Ten top tips
1. It will be helpful to work out with your child the best regular time and method for conversations to happen. Many children are already busy young people who are juggling a number of commitments. Be sensitive to their time constraints. If you know ahead of time that you will be unavailable at your prearranged time, give your child advance notice and reschedule.
2. Give honest (age-appropriate) answers rather than ‘perfect’ answers and be willing to share failures as well as successes. If you have difficulty thinking of an answer to their question, it is OK to give yourself some thinking time and tell them you will get back to them; or, even better, see if you can work out the answer together.
3. Take a genuine interest in the child, asking about what is happening in their world and cheering them on in their own faith journey, while sharing regular experiences from your own life.
4. Pray regularly for your child.
5. Be encouraging and affirming. Let your child know that you look forward to your conversations together.

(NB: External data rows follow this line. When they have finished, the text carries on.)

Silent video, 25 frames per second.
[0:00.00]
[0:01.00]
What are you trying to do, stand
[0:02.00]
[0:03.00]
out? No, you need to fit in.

6. Maintain a sense of anticipation with your child that you are looking at a special book in which you expect to come face-to-face with God. Encourage an attitude of discovery – looking for God on every page.

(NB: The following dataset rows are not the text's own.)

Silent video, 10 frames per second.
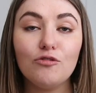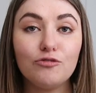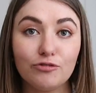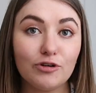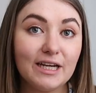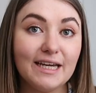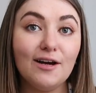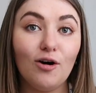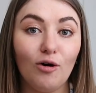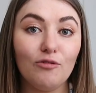
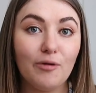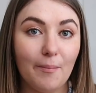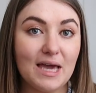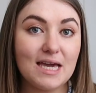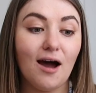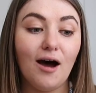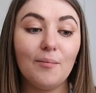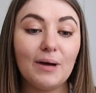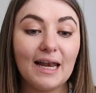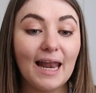free of
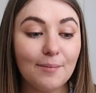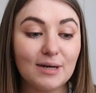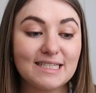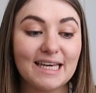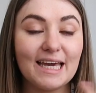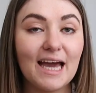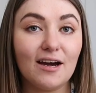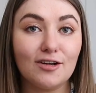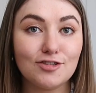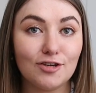makeup, let my skincare
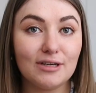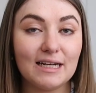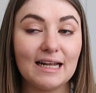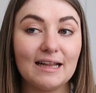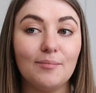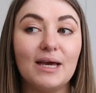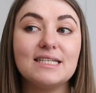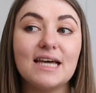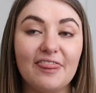kind of soak in a little bit,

7. Help your child to see their own life story as part of the vast epic of God’s Word, as you show the reality of God at work in their life. Always be prepared to relate stories from your own life that reveal how God is at work in the lives of his followers.
8. Wherever possible, ask your child what difference their discoveries might make to their lives. While we cannot dictate the difference it might make, we can suggest aspects of their lives that might be affected.
9. Do not expect every conversation to end in your child’s values and lifestyle being turned upside down. God does demand change through the Bible, and we must not underestimate a child’s ability to live a thrillingly radical Christian life; but change and growth are normally slow.
10. Be open to the possibility that the ‘coaching’ relationship may continue beyond the Big Bible Challenge.